Alors que plus de 243 600 interruptions volontaires de grossesse ont été recensées en 2023 (cf. France : 243 623 avortements en 2023, un chiffre encore en hausse), l’année dernière l’Institut national d’études démographiques (Ined) a lancé « une grande enquête pour mieux cerner les motivations et les attentes des femmes » face à l’avortement.
Avant que les résultats ne soient disponibles à la fin de l’année, différentes pistes sont formulées. Outre « la facilitation continue de l’accès » (cf. Malgré un nombre record d’avortements en 2023, le Sénat s’inquiète d’un accès « fragile »), les « changements intervenus dans la pratique contraceptive » seraient en cause. « En une génération, on est passé de la pilule vécue comme une libération à la pilule considérée comme un fardeau », constate Joëlle Belaisch-Allart, présidente du Collège national des gynécologues et obstétriciens français (CNGOF) (cf. Contraception : les Françaises changent leurs pratiques ).
Cocher les critères du « bon parent »
Mais pour la sociologue Laurine Thizy, professeure de sciences économiques et sociales, « comme pour nombre de ses collègues », la « raison principale » expliquant le nombre d’avortements est la « norme procréative » qui « s’est imposée ces dernières décennies ».
« Avec la contraception et la légalisation de l’IVG, on est passé du modèle de maternité subie à celui de maternité choisie qui s’accompagne d’exigences fortes autour de l’accueil d’un enfant », analyse la sociologue.
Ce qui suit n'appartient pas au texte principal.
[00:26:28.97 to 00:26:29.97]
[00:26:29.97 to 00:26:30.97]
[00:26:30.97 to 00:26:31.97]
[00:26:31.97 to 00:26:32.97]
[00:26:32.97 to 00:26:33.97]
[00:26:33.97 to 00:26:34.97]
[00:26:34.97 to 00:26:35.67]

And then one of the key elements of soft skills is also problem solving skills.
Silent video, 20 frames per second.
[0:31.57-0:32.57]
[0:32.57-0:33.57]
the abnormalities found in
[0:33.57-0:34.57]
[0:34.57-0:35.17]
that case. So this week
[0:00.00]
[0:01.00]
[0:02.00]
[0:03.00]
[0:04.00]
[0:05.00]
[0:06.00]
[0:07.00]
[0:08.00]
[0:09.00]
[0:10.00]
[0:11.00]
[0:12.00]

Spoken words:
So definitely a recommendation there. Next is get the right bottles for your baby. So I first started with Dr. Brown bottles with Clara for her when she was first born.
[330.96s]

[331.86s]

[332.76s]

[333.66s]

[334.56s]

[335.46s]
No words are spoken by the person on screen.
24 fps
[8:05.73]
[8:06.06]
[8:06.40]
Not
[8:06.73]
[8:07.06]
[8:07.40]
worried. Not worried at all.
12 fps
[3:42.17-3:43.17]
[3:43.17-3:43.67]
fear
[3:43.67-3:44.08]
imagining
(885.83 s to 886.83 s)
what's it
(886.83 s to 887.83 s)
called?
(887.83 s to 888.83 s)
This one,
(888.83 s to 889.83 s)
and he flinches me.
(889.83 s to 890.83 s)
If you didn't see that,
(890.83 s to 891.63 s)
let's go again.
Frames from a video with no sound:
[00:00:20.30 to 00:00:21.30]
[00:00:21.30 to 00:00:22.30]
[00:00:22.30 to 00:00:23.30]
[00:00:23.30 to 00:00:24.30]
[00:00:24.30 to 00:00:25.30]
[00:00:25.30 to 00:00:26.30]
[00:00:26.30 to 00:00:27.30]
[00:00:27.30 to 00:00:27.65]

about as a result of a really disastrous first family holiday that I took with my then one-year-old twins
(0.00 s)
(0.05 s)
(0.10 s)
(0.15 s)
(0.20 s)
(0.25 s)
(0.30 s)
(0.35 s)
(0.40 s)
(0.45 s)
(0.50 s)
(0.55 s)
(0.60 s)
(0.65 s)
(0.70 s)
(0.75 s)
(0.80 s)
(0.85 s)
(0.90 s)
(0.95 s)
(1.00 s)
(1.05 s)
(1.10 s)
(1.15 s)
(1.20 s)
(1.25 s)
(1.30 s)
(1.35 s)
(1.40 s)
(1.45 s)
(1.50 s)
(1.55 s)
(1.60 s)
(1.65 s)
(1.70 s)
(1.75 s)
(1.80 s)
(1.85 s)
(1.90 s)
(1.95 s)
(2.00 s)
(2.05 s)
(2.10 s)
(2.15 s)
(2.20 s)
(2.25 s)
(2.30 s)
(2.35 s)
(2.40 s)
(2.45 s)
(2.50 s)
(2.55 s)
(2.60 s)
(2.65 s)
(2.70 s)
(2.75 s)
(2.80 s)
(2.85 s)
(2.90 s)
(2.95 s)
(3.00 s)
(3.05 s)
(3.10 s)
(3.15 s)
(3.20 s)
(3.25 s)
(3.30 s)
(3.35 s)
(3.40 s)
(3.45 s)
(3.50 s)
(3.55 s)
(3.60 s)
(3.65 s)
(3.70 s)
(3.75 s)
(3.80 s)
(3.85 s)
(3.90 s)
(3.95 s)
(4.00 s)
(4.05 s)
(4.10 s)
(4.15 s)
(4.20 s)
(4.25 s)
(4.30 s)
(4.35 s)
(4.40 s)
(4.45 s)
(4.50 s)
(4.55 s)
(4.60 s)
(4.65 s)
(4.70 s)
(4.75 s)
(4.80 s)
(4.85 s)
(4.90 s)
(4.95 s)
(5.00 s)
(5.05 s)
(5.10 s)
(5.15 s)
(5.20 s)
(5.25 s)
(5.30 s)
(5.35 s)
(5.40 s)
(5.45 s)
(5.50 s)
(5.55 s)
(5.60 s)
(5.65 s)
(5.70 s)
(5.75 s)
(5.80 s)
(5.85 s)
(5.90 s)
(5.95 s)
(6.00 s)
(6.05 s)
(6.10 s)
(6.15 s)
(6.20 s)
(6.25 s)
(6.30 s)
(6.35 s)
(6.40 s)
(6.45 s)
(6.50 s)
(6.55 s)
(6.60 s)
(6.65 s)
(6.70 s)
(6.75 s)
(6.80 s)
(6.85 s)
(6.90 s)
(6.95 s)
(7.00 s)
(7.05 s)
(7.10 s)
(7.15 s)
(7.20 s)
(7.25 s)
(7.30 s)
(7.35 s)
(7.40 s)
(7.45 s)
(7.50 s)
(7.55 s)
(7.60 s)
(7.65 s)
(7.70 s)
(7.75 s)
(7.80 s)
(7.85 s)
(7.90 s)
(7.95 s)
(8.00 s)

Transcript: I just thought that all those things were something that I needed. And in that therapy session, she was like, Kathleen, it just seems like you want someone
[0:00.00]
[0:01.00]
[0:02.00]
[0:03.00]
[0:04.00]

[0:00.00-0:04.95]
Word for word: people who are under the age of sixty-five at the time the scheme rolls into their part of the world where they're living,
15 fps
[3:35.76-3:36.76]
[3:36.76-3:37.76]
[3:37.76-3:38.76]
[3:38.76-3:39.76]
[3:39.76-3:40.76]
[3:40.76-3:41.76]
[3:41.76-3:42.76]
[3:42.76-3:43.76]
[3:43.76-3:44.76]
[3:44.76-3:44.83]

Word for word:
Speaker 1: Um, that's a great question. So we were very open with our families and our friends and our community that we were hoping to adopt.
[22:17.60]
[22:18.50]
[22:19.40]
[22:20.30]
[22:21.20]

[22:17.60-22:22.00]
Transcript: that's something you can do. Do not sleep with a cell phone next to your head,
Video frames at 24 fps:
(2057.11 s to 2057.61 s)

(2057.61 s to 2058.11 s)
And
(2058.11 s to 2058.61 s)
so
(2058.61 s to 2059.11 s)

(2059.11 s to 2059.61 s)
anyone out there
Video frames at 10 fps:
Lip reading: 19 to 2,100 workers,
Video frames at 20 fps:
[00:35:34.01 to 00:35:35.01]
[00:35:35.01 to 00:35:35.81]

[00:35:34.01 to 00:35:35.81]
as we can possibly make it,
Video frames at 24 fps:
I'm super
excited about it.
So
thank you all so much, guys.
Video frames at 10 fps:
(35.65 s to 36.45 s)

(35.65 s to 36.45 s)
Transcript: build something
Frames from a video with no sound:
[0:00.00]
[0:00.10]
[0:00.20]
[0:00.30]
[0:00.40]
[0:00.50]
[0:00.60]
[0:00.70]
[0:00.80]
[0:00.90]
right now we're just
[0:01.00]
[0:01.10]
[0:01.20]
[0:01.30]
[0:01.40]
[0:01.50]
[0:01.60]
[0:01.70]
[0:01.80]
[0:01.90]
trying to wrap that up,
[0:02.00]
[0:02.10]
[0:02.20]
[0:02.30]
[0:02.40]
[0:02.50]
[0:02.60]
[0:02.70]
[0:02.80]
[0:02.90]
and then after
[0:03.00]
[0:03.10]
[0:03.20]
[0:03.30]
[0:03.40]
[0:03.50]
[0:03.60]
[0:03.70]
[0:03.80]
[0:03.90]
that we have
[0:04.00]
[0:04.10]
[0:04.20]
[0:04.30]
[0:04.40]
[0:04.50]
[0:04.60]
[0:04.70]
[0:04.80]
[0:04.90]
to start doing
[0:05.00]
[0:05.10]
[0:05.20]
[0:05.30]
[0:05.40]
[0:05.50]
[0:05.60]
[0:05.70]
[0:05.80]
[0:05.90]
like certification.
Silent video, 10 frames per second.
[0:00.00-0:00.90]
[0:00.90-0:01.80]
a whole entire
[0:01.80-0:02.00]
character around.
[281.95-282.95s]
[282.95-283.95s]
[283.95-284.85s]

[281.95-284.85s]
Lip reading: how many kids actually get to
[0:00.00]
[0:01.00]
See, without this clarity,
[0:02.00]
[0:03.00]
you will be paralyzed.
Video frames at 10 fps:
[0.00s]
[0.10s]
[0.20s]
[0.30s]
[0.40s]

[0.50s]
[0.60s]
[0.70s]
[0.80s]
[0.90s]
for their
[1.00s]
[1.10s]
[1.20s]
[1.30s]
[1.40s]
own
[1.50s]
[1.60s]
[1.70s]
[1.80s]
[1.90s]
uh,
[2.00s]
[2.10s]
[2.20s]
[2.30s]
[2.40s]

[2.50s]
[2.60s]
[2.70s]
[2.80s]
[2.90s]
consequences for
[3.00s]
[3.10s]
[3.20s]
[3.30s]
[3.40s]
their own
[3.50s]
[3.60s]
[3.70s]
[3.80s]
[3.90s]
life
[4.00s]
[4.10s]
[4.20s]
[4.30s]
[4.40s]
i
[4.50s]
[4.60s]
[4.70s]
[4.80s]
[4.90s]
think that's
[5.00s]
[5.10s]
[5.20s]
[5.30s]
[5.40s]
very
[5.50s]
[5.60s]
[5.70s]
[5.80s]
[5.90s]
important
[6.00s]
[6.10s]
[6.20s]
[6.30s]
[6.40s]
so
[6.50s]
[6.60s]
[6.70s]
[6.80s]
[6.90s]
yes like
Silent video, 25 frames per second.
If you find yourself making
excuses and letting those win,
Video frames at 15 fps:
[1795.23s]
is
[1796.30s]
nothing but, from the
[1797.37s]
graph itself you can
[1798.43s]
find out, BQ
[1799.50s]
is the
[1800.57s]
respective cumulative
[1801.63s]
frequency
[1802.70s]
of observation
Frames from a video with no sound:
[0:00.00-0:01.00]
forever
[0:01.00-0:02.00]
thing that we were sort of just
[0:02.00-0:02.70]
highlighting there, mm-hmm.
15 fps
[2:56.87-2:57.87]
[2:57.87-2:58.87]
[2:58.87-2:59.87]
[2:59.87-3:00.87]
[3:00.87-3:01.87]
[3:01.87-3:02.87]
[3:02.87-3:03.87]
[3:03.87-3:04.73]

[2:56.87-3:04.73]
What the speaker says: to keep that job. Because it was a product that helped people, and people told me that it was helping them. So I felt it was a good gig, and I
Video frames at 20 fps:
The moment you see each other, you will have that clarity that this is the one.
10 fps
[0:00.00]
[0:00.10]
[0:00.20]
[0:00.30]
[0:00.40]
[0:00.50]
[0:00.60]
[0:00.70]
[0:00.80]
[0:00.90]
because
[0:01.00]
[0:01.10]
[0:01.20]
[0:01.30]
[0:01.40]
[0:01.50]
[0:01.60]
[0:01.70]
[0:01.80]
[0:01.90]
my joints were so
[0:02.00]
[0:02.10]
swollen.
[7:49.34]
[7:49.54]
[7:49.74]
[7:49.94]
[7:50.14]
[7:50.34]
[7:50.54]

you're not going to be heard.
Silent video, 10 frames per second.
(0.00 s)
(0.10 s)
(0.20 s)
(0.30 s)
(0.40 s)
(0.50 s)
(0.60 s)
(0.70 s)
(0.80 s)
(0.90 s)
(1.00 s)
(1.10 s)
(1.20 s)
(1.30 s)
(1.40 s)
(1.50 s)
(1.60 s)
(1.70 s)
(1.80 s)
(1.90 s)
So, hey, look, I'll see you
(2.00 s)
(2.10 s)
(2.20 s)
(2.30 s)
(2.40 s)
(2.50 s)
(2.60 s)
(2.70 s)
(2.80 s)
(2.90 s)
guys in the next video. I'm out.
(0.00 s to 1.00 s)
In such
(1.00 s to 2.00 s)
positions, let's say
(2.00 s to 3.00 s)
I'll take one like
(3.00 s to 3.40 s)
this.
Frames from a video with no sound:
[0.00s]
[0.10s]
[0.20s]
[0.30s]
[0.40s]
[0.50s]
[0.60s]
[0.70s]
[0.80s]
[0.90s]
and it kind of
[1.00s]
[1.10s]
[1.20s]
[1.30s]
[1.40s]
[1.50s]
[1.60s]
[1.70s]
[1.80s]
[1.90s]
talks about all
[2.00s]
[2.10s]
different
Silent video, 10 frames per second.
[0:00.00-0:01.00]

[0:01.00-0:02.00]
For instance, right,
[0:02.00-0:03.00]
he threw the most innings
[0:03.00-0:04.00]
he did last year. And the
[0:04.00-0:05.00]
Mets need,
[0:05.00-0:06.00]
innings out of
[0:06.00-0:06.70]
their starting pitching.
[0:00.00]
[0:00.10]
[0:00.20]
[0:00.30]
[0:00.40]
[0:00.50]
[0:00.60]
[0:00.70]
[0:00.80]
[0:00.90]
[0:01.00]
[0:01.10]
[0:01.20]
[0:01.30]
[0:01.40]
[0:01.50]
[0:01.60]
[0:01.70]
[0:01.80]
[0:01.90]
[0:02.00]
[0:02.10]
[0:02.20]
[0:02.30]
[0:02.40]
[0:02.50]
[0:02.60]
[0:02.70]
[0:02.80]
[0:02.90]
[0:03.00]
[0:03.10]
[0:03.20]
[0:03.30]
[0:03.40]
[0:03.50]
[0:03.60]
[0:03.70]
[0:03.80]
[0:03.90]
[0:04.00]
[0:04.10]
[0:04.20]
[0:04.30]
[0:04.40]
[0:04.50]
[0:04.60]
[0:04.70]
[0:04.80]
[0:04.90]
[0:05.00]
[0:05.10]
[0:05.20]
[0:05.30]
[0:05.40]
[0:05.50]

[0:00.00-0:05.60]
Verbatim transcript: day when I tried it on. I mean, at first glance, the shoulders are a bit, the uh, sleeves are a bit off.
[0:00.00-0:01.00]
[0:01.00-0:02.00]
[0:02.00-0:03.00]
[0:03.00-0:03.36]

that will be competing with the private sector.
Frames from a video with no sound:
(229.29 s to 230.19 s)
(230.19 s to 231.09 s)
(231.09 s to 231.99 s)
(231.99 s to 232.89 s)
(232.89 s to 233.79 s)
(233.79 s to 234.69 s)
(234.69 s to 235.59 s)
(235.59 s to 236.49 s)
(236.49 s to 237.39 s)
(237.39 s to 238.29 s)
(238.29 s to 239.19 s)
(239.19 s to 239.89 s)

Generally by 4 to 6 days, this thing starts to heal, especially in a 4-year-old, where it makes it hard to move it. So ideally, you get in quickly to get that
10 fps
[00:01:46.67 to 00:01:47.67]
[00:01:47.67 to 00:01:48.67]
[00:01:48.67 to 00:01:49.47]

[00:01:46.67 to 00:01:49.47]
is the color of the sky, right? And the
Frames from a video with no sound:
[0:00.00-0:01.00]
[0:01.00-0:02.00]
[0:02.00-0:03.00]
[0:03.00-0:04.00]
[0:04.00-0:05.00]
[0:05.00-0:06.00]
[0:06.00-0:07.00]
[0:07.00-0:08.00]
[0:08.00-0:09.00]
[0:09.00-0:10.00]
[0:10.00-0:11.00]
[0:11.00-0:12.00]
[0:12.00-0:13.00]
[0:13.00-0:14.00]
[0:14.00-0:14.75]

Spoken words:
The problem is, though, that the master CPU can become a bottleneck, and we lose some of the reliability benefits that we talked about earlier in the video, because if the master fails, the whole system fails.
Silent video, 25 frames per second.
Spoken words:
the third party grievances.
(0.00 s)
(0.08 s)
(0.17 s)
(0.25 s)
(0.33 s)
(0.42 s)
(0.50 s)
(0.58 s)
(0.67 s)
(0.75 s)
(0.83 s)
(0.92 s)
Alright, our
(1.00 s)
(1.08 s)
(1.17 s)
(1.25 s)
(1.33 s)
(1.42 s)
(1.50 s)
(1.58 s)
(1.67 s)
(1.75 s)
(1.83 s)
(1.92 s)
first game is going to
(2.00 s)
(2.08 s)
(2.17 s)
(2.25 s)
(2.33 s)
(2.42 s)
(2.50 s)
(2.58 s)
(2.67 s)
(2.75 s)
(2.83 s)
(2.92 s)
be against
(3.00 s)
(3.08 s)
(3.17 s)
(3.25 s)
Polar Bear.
Dès lors, pour être un « bon parent », un ensemble de critères doivent être rassemblés : « âge, stabilité du couple, conditions matérielles, disponibilité par rapport à la vie professionnelle… » Et, s’ils ne sont pas réunis, « les femmes auront plus souvent recours à l’avortement face à une grossesse imprévue ».
« Le taux de recours augmente le plus dans les catégories d’âge 20-24 ans et 25-29 ans, sur qui pèsent cette norme procréative, relève Magali Mazuy, chercheuse à l’Ined. Les plus jeunes reculent l’entrée dans la parentalité, les plus âgés diffèrent l’arrivée d’un enfant supplémentaire. »
Mais, pour le moment, d’après la chercheuse, « toutes ces explications ne valent que comme hypothèses faute d’études pour les objectiver ».